▶ Work to complete: Copy every line of the records that includes the word "frames".

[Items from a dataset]
============================================================
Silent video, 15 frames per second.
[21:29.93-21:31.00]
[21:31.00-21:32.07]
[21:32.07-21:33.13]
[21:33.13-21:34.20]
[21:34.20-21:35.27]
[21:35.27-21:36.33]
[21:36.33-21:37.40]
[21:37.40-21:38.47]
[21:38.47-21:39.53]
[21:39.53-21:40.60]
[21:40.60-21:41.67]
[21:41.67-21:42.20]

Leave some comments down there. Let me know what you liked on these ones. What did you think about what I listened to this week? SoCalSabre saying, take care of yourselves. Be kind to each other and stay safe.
============================================================
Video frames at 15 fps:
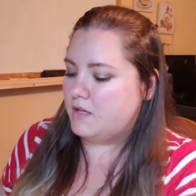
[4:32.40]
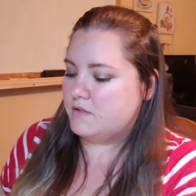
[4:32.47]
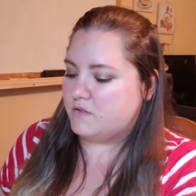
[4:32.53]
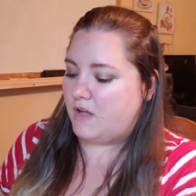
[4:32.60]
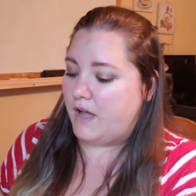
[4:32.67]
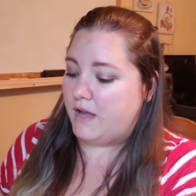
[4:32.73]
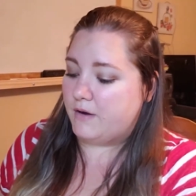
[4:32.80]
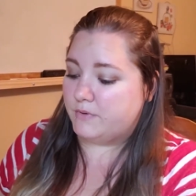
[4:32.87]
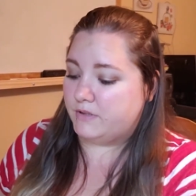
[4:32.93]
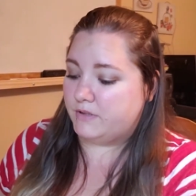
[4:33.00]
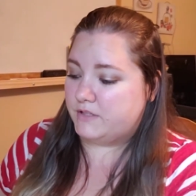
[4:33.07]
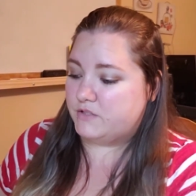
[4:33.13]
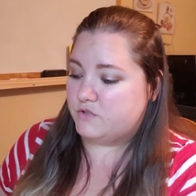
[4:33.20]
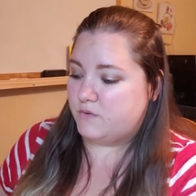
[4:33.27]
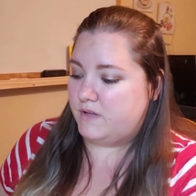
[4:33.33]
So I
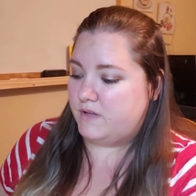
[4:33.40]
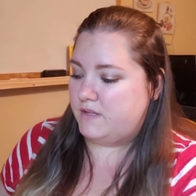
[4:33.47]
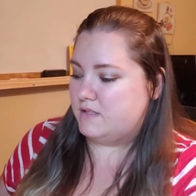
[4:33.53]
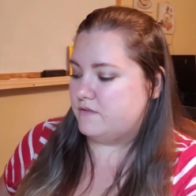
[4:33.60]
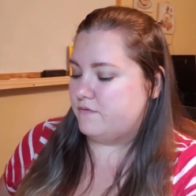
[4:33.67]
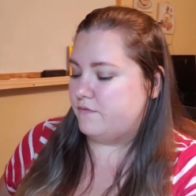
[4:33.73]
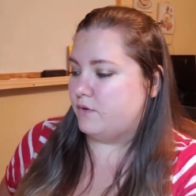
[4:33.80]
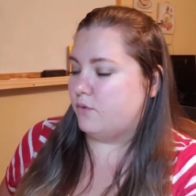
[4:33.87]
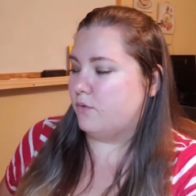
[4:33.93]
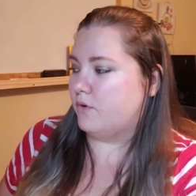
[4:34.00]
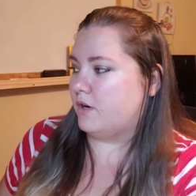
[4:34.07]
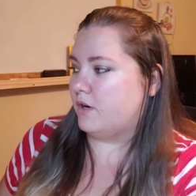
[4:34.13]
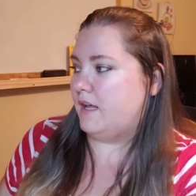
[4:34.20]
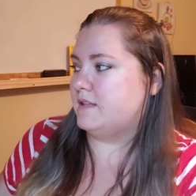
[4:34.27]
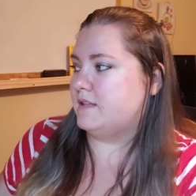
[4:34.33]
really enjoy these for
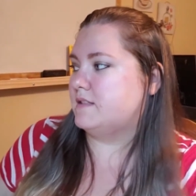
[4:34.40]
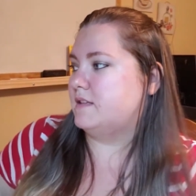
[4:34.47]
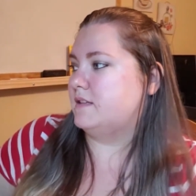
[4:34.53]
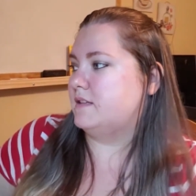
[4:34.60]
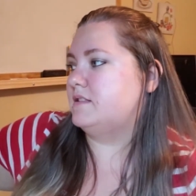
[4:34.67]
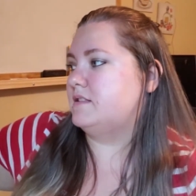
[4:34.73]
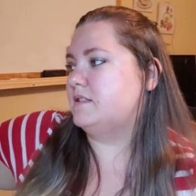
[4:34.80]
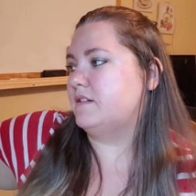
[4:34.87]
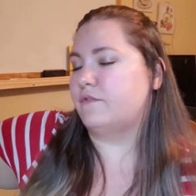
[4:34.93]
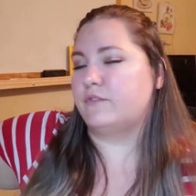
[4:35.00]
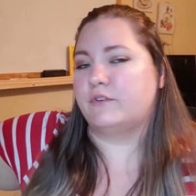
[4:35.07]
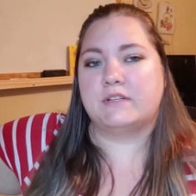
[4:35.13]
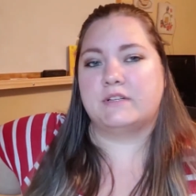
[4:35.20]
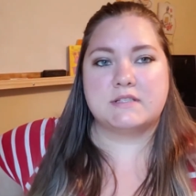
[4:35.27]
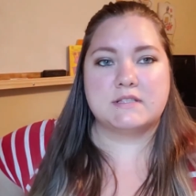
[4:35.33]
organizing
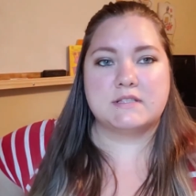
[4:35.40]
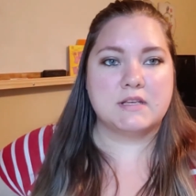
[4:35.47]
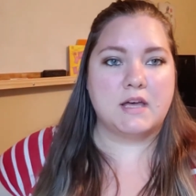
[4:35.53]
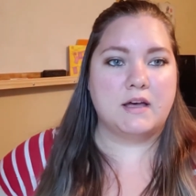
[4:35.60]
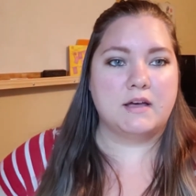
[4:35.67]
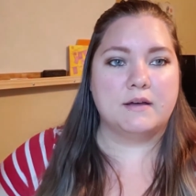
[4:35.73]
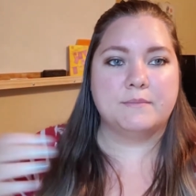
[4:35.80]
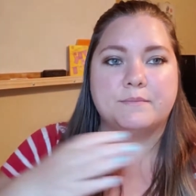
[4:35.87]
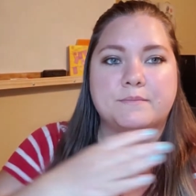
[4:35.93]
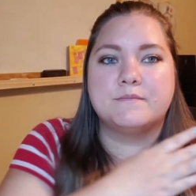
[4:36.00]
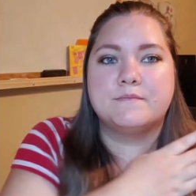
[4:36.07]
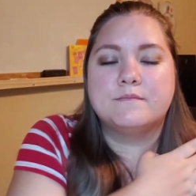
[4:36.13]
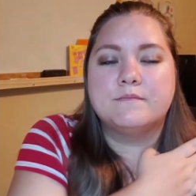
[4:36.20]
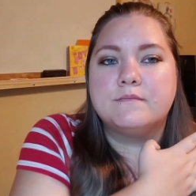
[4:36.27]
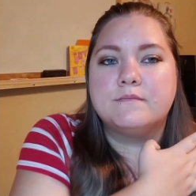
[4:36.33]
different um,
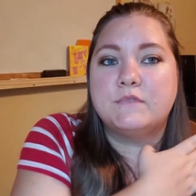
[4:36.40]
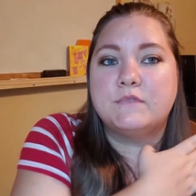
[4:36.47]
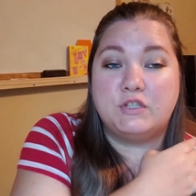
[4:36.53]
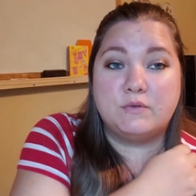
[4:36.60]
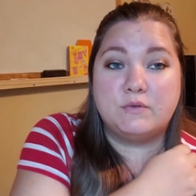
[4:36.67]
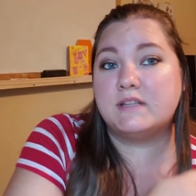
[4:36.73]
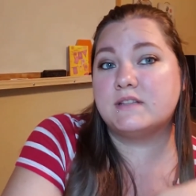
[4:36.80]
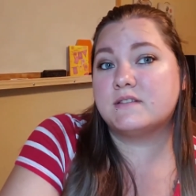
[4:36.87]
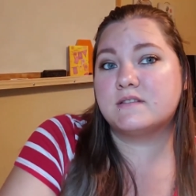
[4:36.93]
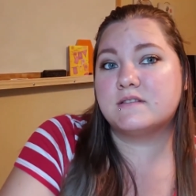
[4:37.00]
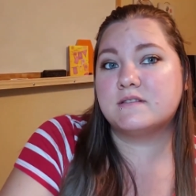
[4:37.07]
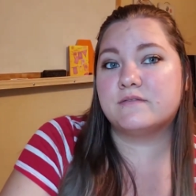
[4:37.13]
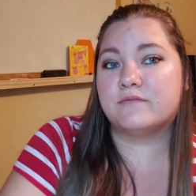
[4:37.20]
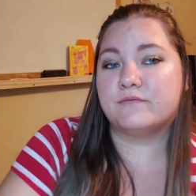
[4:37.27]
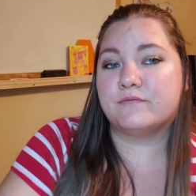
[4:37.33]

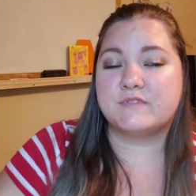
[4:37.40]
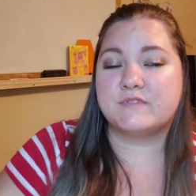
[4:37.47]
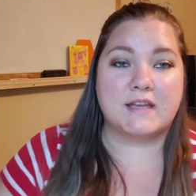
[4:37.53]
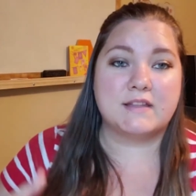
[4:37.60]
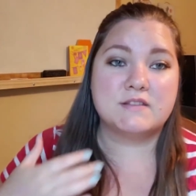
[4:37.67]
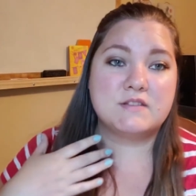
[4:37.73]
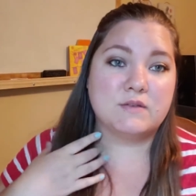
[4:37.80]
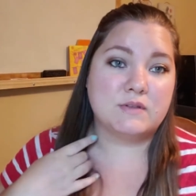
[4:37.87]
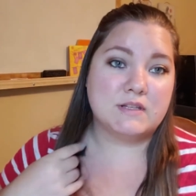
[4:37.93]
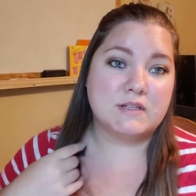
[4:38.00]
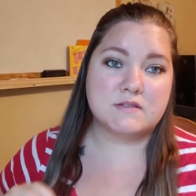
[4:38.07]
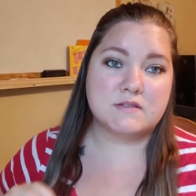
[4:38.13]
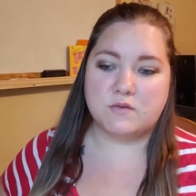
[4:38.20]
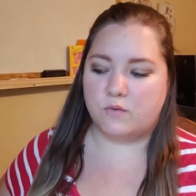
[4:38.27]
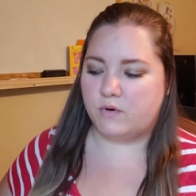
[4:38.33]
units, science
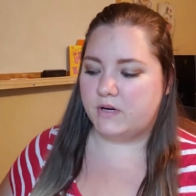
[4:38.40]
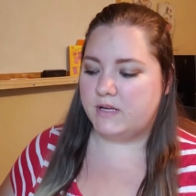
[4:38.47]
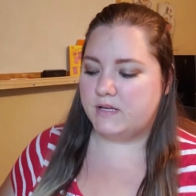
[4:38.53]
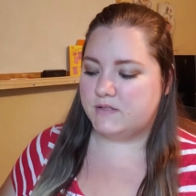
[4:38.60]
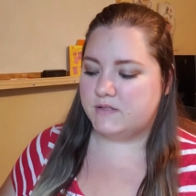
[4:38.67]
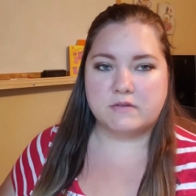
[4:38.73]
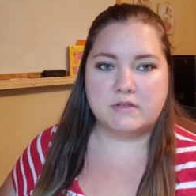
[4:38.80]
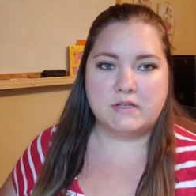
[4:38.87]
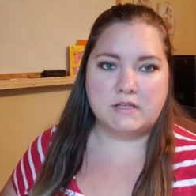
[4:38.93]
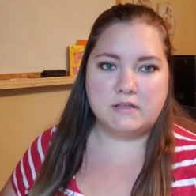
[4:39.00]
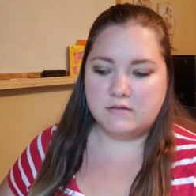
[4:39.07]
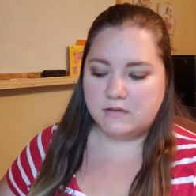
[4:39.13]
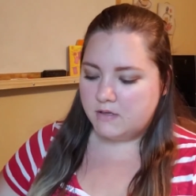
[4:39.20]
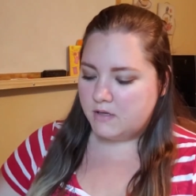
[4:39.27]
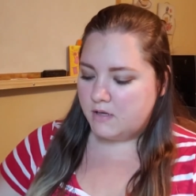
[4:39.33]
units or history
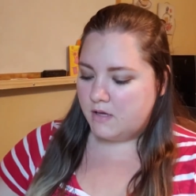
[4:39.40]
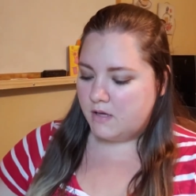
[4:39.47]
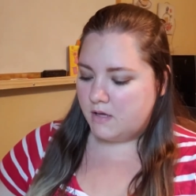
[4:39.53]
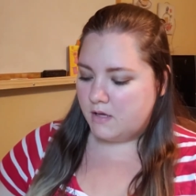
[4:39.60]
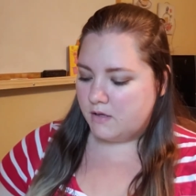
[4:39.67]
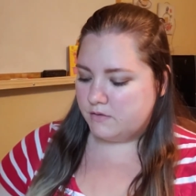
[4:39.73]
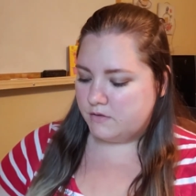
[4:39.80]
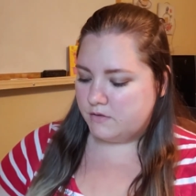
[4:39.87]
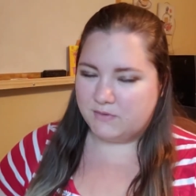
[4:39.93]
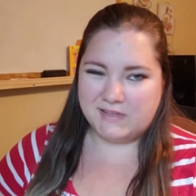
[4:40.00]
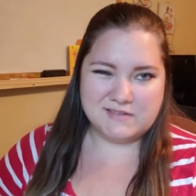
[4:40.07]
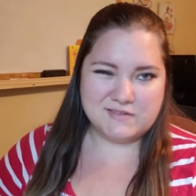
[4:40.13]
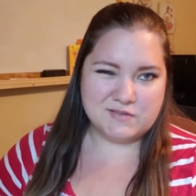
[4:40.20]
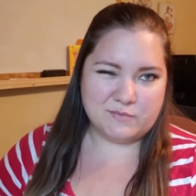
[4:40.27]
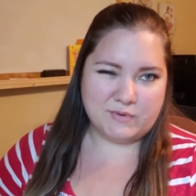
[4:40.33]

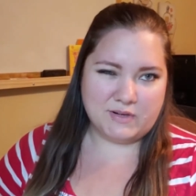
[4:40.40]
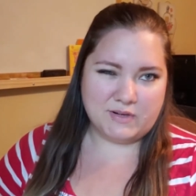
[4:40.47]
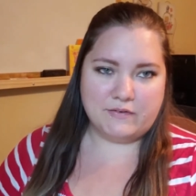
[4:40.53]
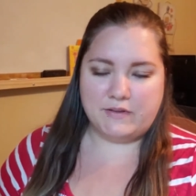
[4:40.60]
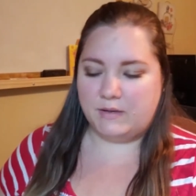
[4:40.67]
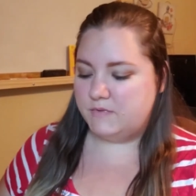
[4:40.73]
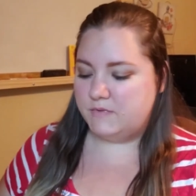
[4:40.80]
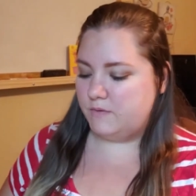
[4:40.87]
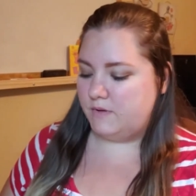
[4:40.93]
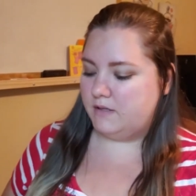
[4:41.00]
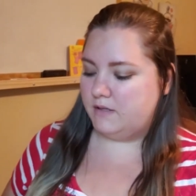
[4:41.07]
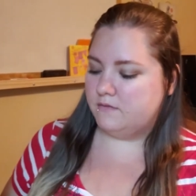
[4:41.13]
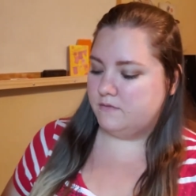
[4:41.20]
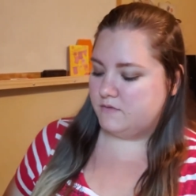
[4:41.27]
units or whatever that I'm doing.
============================================================
▶ Result of the exercise:
Silent video, 15 frames per second.
Video frames at 15 fps:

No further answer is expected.